Within the body of scientific literature, there is limited information on how to best approach the training of physiotherapists to integrate a BPS perspective.⁷ Reporting is sparse and highly variable.⁷ Often, BPS training is done in the context of a randomised controlled trial that aims to investigate a specific intervention.^{15 16} The primary outcome in these studies is focused on the effectiveness of the intervention, instead of on the learning process of the physiotherapist and whether they were able to deliver the BPS-based intervention appropriately. Most courses take place in a classroom setting, removed from real-world practice, and do not take physiotherapists’ prior knowledge and skills into account.

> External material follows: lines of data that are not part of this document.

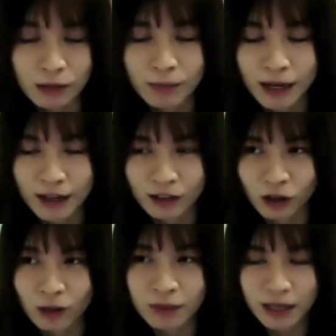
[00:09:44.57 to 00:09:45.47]
But as
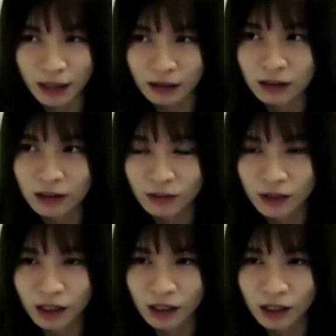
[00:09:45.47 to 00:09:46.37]
comic artists,
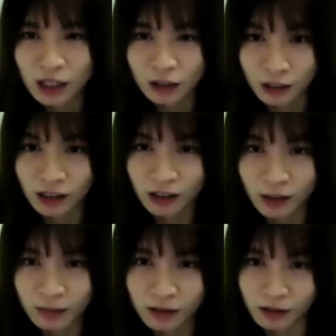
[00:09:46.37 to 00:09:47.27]
the
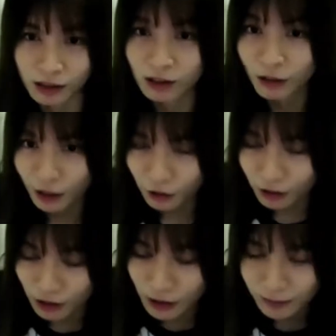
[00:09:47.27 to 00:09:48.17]
income is
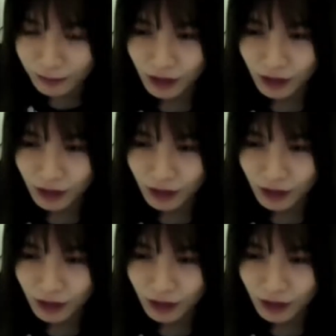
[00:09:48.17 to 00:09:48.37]
irregular,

Courses that create changes in the attitude, treatment skills and clinical practice are rare.^{7 17 18} A recent scoping review showed that post-graduate courses that solely lean on informing the physiotherapist rather than guiding and giving continued supervision show little promise.⁷ However, initiatives using ongoing supervision and a more practical approach to learning have potential.⁷¹⁹,²¹ Nevertheless, there is a lack of information available on how these BPS educational programmes were developed, which educational principles they used, and what professionalisation components were offered.⁷

The need for post-graduate courses, lifelong learning and guidance in supporting patients with chronic pain is widely recognised.⁷,⁹¹² Challenges in the implementation of a BPS treatment approach encompass more than addressing merely limited knowledge and skills. Confidence, clarity of their own role and negotiating patient expectations while maintaining a good therapeutic relationship are reported barriers.^{8 12} It therefore seems logical to assume that an educational intervention should go beyond acquiring knowledge to influence the practice behaviour of the physiotherapist and thereby improve care for patients with chronic pain. Integrating experiences from the workplace together with knowledge, skills and attitudes is the objective of a work-integrated learning (WIL) programme. According to Co-operative Education and Work-Integrated Learning Canada, a WIL programme is the process of curricular experiential education which formally and intentionally integrates a student’s academic studies within a workplace or practice setting.²² Björk and Willermark state that WIL is a popular umbrella term needing clarification.²³ Therefore, WIL was operationalised in the form of a specific plan of requirements (PoR) which was used as the foundation for the presented WIL programme and made concrete through several prototypes, resulting in a validated programme. The simultaneous learning and working that occurs in such a hybrid learning environment²⁴ is expected to be instrumental in facilitating the adoption of a BPS perspective in the practice behaviour of physiotherapists.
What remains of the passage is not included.